Dystopie ! Un mot forgé au XIXe siècle pour désigner des mondes imaginaires, futurs, exagérés. Des sociétés froides où l’argent devenait Dieu, entouré d’apôtres cupides, prêts à sacrifier toutes les libertés sur l’autel du profit. À l’époque, ces récits se voulaient des avertissements, des fictions, des hypothèses.
Puis le XXIe siècle est arrivé. Depuis son premier quart, le mot « dystopie » est dans toutes les têtes lucides, ces têtes dénoncées comme complotistes par les sapeurs dystopiques. Il n’est plus cantonné aux romans, il s’est échappé des bibliothèques pour envahir les journaux, les discours, les esprits, nos vies. Mais en France, il a pris une consistance particulière à partir de 2017. Comme si cette année-là, le pays avait franchi un seuil invisible, quitté une orbite connue et rassurante, happé par un champ gravitationnel nouveau, instable, inquiétant.
2017, l’année où la France a découvert, pour elle-même, un mot qu’elle croyait réservé aux dictatures lointaines. L’année où elle a compris que la dystopie n’était plus un futur possible, mais un présent en cours d’installation.
Depuis, tout s’est accéléré. Comme après un Big Bang politique raté, l’espace public s’est dilaté, non pas vers plus de liberté, mais vers plus de contrôle, plus d’angoisse, plus de confusion. La politique a cessé de gouverner. Elle ne trace plus de trajectoires, elle administre les peurs :
— La peur des autres.
— La peur de l’autre.
— La peur sanitaire.
— La peur du climat, jetée comme une météorite permanente sur les consciences.

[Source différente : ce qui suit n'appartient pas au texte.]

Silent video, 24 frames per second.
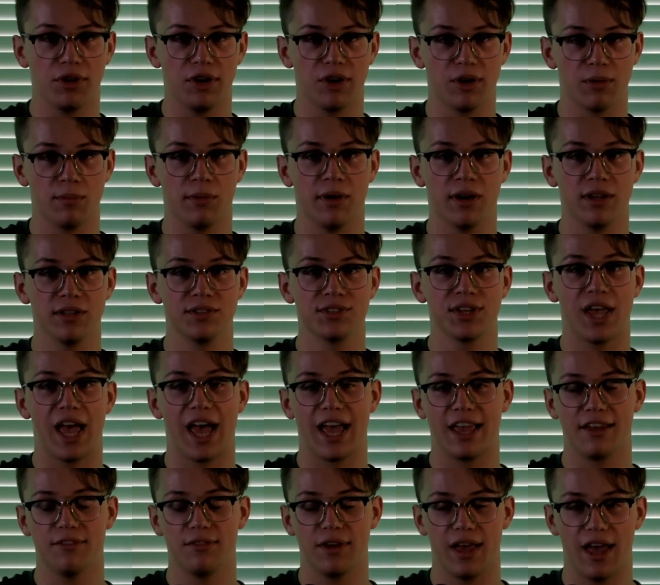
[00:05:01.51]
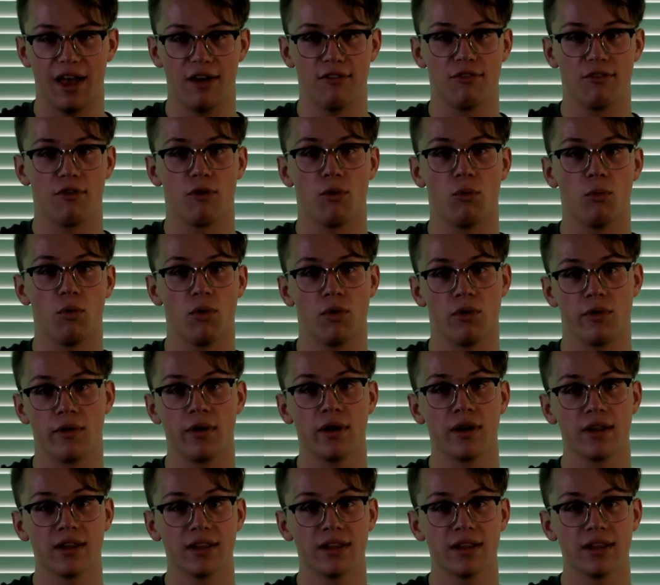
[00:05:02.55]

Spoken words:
earbuds I've ever worn.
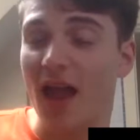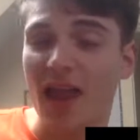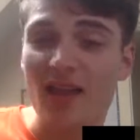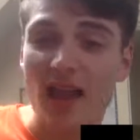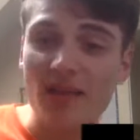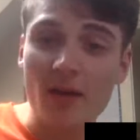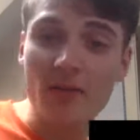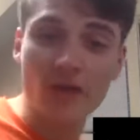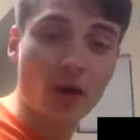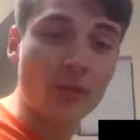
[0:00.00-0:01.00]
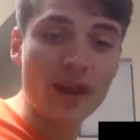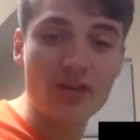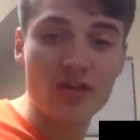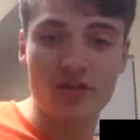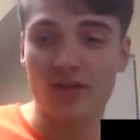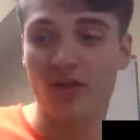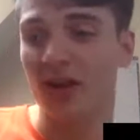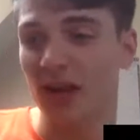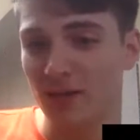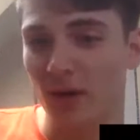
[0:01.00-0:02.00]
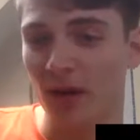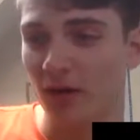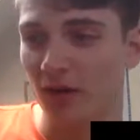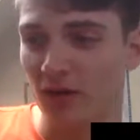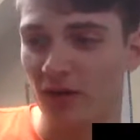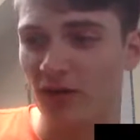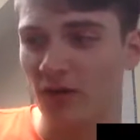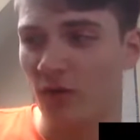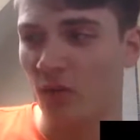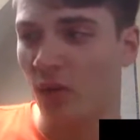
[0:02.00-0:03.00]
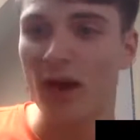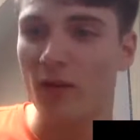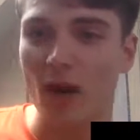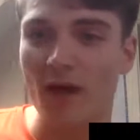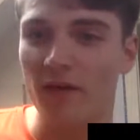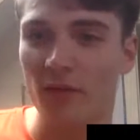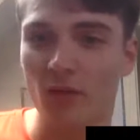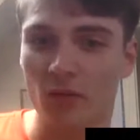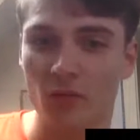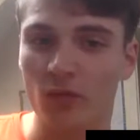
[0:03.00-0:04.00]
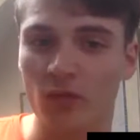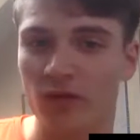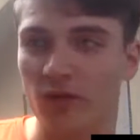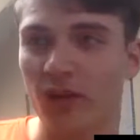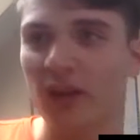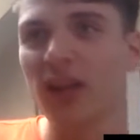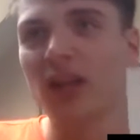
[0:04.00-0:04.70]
In terms of accommodation, certainly in my college, when we arrived, it was all sorted, right?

— La peur humanitaire, instrumentalisée, mise en scène, amplifiée par des ingénieurs de l’angoisse, de grands manipulateurs, de véritables tyrans émotionnels.
Dans ce chaos organisé, la société française ressemble à un système solaire déréglé : plus de centre stable, plus de repères fixes. Tout gravite autour de peurs successives, comme des planètes affolées, changeant d’orbite au gré des injonctions politiques et médiatiques.
Parmi toutes les dystopies contemporaines, il en est une qui domine, une dystopie vedette, une dystopie de tête d’affiche. Celle qui caracole en haut du box-office idéologique d’une classe politique française devenue sinistre, de droite à gauche et de gauche à droite. Une dystopie qui espère et œuvre pour l’extinction de toute joie dans un hexagone qu’elle veut joyeux comme un gigantesque cimetière.
Cette dystopie-là se présente comme morale, progressiste, bienveillante. Elle se drape dans les habits de la vertu, comme la République se drape dans ses symboles. Elle se veut laïque, rationnelle, éclairée. Elle est pourtant la plus dangereuse de toutes. Cette dystopie ne se contente pas de contrôler, elle veut effacer. Effacer les traditions, effacer les fêtes, effacer les racines culturelles et spirituelles qui, depuis des siècles, constituent le ciment invisible d’une France heureuse. Pour les laïques, Noël n’y est plus une fête, mais une anomalie. Les héritages ne sont plus des richesses, mais des fautes. La joie collective devient suspecte.
Ce ne sont pas les religions étrangères à la nôtre qui menacent la France. Elles existent, vivent, et suivent leur propre gravitation. La menace réelle est ailleurs. Elle se trouve dans cette religion laïque devenue dogmatique, intolérante, inquisitrice, persuadée de détenir le bien absolu et le sens de l’Histoire.
Comme un trou noir idéologique, elle absorbe tout : le débat, la nuance, la mémoire, la joie. Rien ne lui échappe. Même la liberté, pourtant brandie en étendard, y disparaît sans laisser de trace.
Voilà la dystopie française : non pas une dictature brutale, mais une dérive douce, morale, administrative. Non pas un effondrement soudain, mais une lente perte de repères, comme un univers qui se refroidit inexorablement.
Et c’est sans doute cela, le plus inquiétant : nous ne sommes pas opprimés par la force, mais convaincus par les peurs.